Alors que les avancées scientifiques dessinent un avenir plus clair dans la lutte contre Alzheimer, aux Pays-Bas, une initiative, Dementalent, bouscule les représentations et invite à penser la maladie autrement.

Alzheimer autrement : l'expérience Dementalent aux Pays-Bas
Dementalent, programme né il y a plus de dix ans, replace les personnes vivant avec une démence au coeur de la société, en révélant leurs talents et leur désir d'utilité. Un modèle à découvrir, au croisement de la santé, du social et du vivre-ensemble.
Réinvention plutôt que redéfinition
Face à une pathologie neurodégénérative qui touche plus de 1,3 million de personnes en France - dont une majorité de femmes - et dont les effets s'étendent à plus de 3 millions de proches, les réponses se doivent d'être plurielles. Si la recherche progresse, grâce notamment à l'appui de la Fondation Recherche Alzheimer et ses appels à projets internationaux, le quotidien des personnes concernées appelle à un renouvellement des approches.
À ce titre, l'initiative néerlandaise Dementalent, portée par la Fondation dirigée par Dini Vantuile, apporte une bouffée d'air et un changement de paradigme. Plutôt que de se centrer exclusivement sur la perte, elle mise sur la reconnaissance des capacités restantes et sur l'inclusion active des personnes atteintes dans la société. Le message est clair : on ne devient pas "inutile" parce qu'on est diagnostiqué.
Redonner un rôle social à ceux qu'on croit fragiles
Aux Pays-Bas, environ 300 000 personnes vivent avec une démence. Parmi elles, 15 000 ont moins de 65 ans, explique Dini Vantuile lors de l'Agora du Grand âge organisée par la Fnaqpa et l'Ad-PA en juin 2025. Dans un contexte de tension sur le marché du travail, Dementalent propose un double levier : combattre l'exclusion sociale et révéler des talents souvent invisibles. « Le programme offre aux personnes diagnostiquées la possibilité de continuer à contribuer activement à la société - à travers du bénévolat et des projets collectifs ».
Ce modèle repose sur plusieurs piliers :
- Le placement bénévole personnalisé, adapté aux envies et aux compétences.
- L'engagement communautaire, par la création de communautés amies des personnes vivant avec une démence.
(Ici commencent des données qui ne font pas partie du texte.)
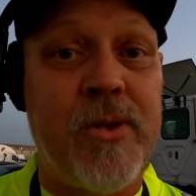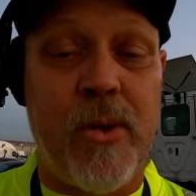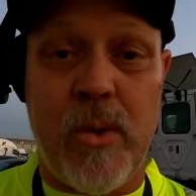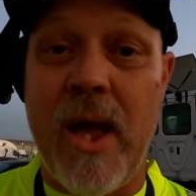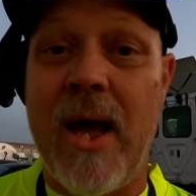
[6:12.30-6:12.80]
So
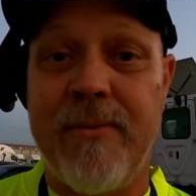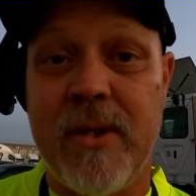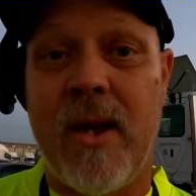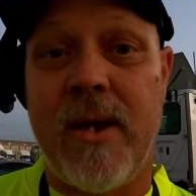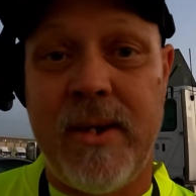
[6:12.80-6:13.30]
you have
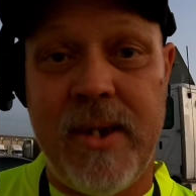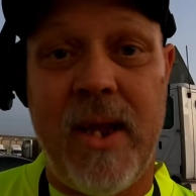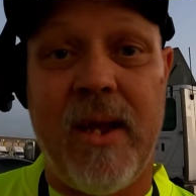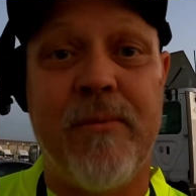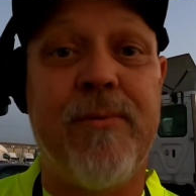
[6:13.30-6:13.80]
to kind of
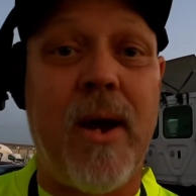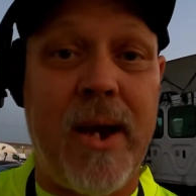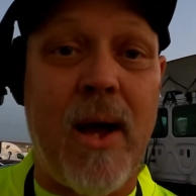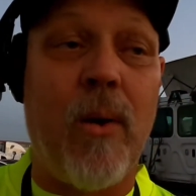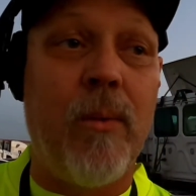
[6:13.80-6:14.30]
dig and
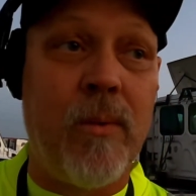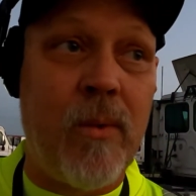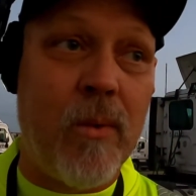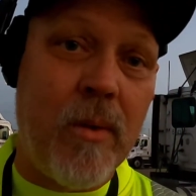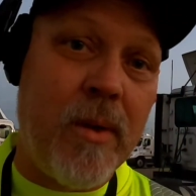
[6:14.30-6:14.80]
find out
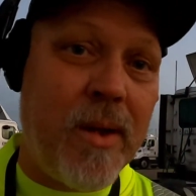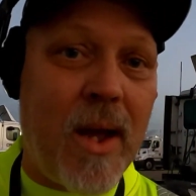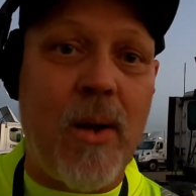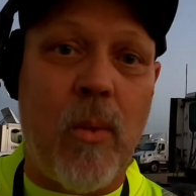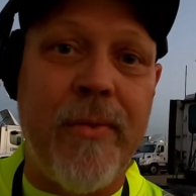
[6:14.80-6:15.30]

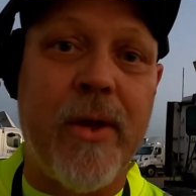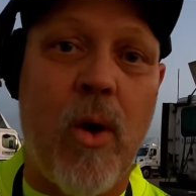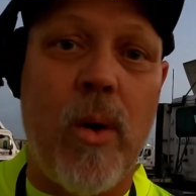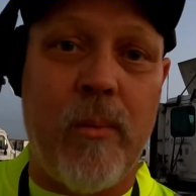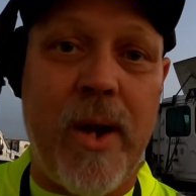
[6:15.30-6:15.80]
kind of what the
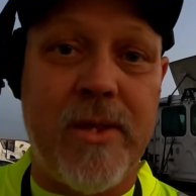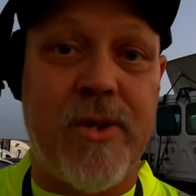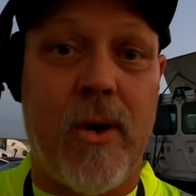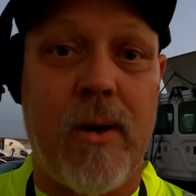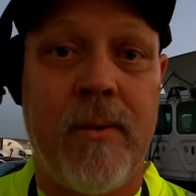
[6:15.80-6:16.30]
going
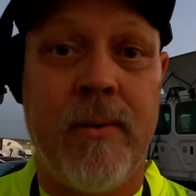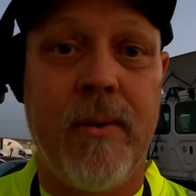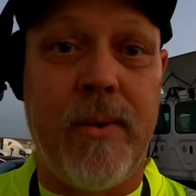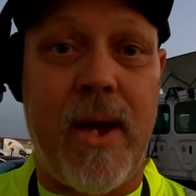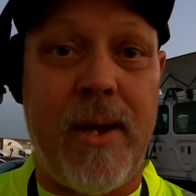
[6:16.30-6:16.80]
rates are,
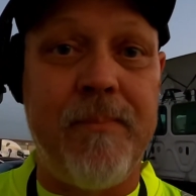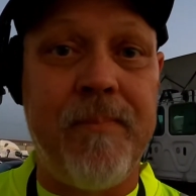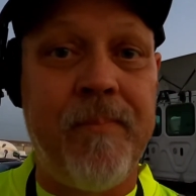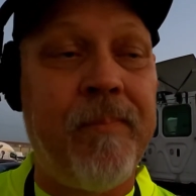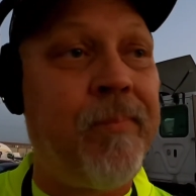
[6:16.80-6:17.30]
okay?
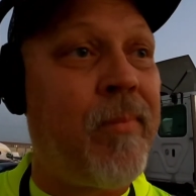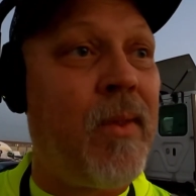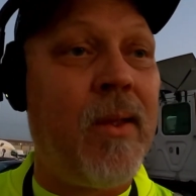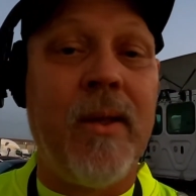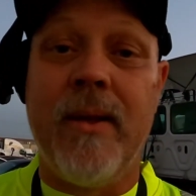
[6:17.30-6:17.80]

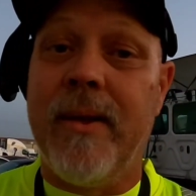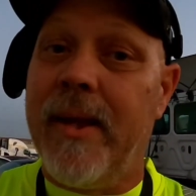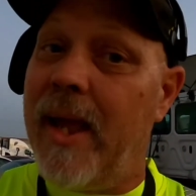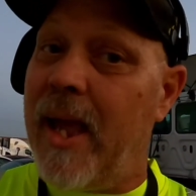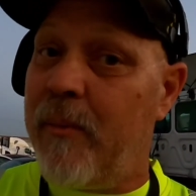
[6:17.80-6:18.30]

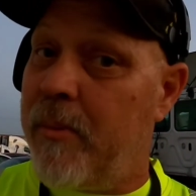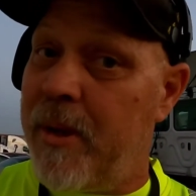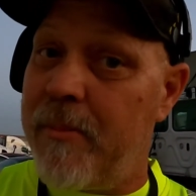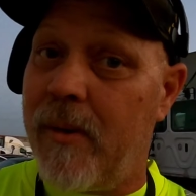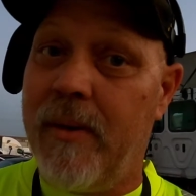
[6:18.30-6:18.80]
And
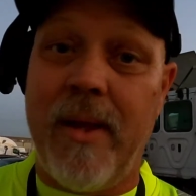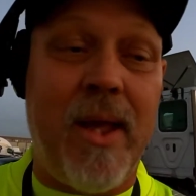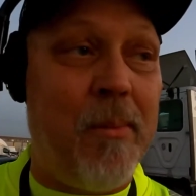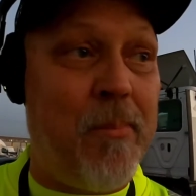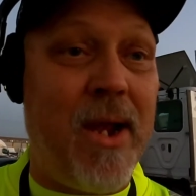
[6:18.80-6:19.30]
remember,
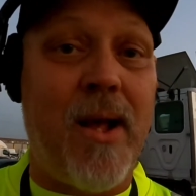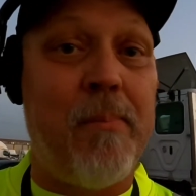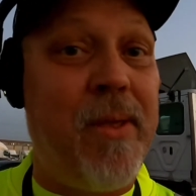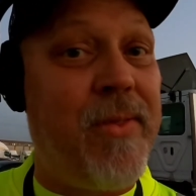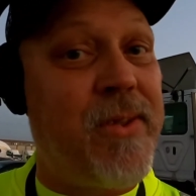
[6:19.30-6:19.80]
it may
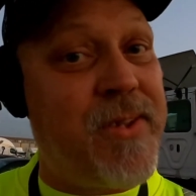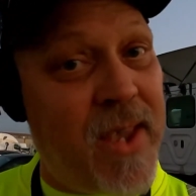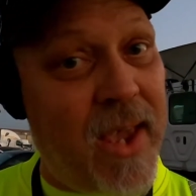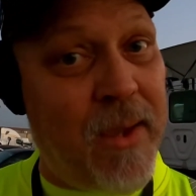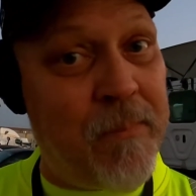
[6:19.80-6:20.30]
not be the
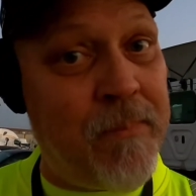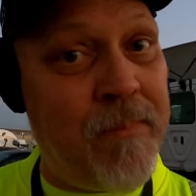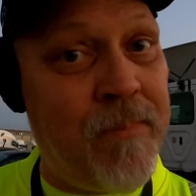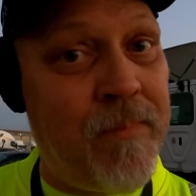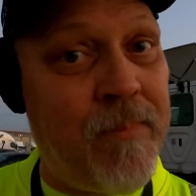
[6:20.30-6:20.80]
same
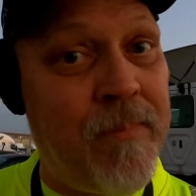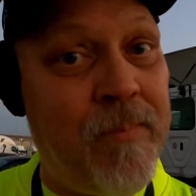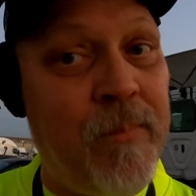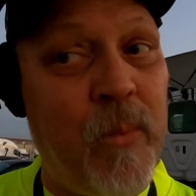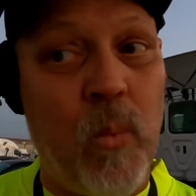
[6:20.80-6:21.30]

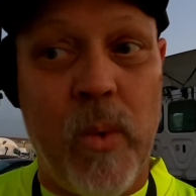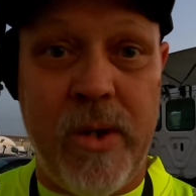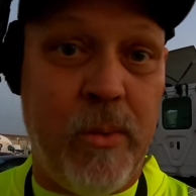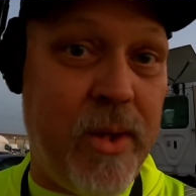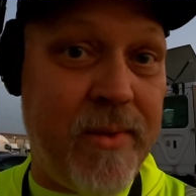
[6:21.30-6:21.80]

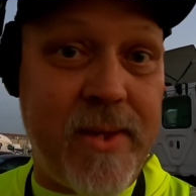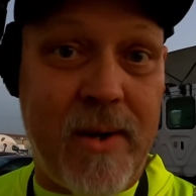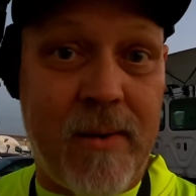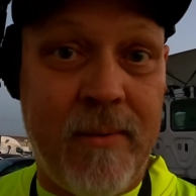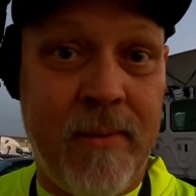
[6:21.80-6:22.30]
when you get
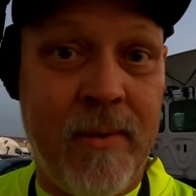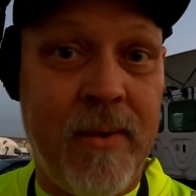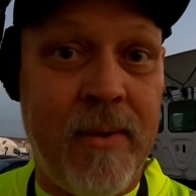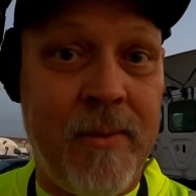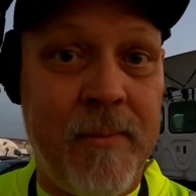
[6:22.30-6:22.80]
there.
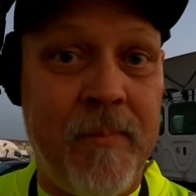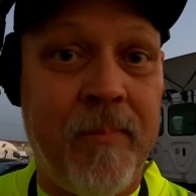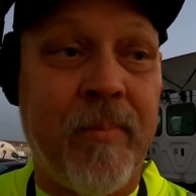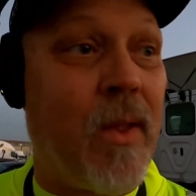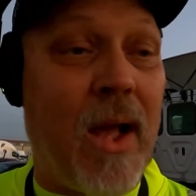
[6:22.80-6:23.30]

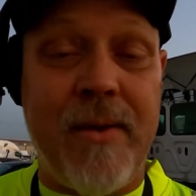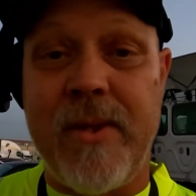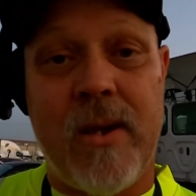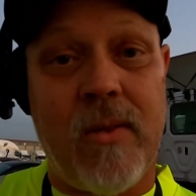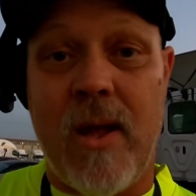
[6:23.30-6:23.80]
I've
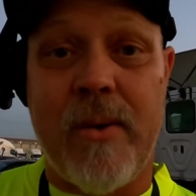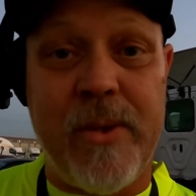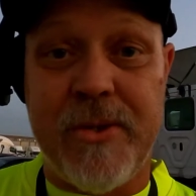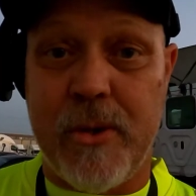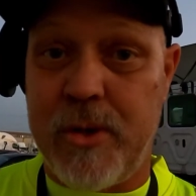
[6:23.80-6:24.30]
done a lot of
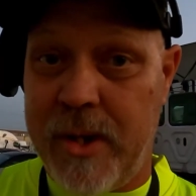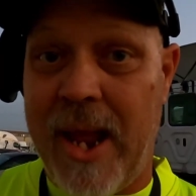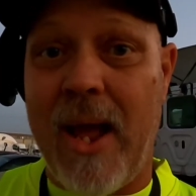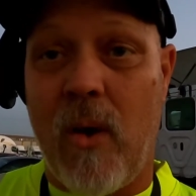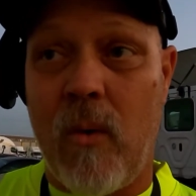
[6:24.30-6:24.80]
research
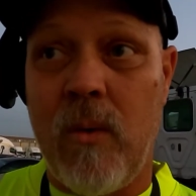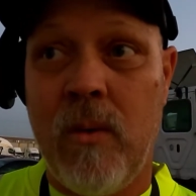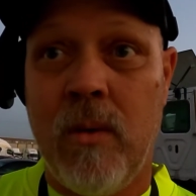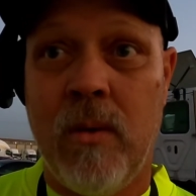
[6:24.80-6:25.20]
now.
- La formation et le soutien, pour les proches, les structures d'accueil et les partenaires associatifs ou municipaux.
- L'ancrage territorial, avec le soutien actif des municipalités et d'un large réseau d'organisations partenaires (associations, établissements de santé, entreprises...).
Changer de regard, pour transformer la société
Derrière Dementalent, il y a une conviction : la personne ne se résume pas à sa pathologie. Même avec des troubles cognitifs, elle peut encore agir, transmettre, participer. Une ambition nourrie par une réalité : la peur du diagnostic reste très forte. Beaucoup refusent de consulter, faute de perspectives. Proposer une vision de l'après diagnostic qui donne sens, voilà le moteur du programme. Et les premiers retours sont très encourageants : regain d'estime de soi, retissage des liens sociaux, stimulation cognitive, apaisement des proches aidants...
L'objectif affiché est ambitieux : permettre à 50 000 personnes vivant avec une démence de bénéficier du programme. Pour cela, Dementalent s'appuie sur une large alliance d'acteurs publics et privés, dans une logique de co-construction.
Et si la France s'en inspirait ?
En miroir, la France avance sur plusieurs fronts. Les progrès scientifiques récents - notamment dans le domaine des biomarqueurs sanguins et de l'immunothérapie (Lecanemab) - laissent entrevoir une prise en charge plus précoce et ciblée de la maladie. Mais le quotidien, lui, reste lourd à porter. D'où l'urgence d'innover aussi en matière d'inclusion sociale.
Au-delà des traitements, l'avenir de la lutte contre Alzheimer passera par une société capable de faire une place à chacun. Dementalent en est l'illustration concrète. Une invitation à sortir du prisme déficitaire, pour redécouvrir la personne derrière le patient.
En résumé : ce que nous enseigne l'expérience néerlandaise
- La valeur sociale des personnes vivant avec une démence est un levier puissant d'inclusion et de mieux-vivre.
- Des programmes adaptés permettent de réactiver les compétences, de renforcer le lien social et de faire évoluer les représentations.
- La réussite repose sur une mobilisation collective : institutions, associations, collectivités locales et citoyens.
- Penser Alzheimer autrement, c'est aussi faire société autrement.
À retenir
Dementalent, c'est la force d'une société qui choisit de miser sur les capacités restantes des personnes malades, plutôt que sur leurs incapacités. Une philosophie à méditer, et certainement à essaimer.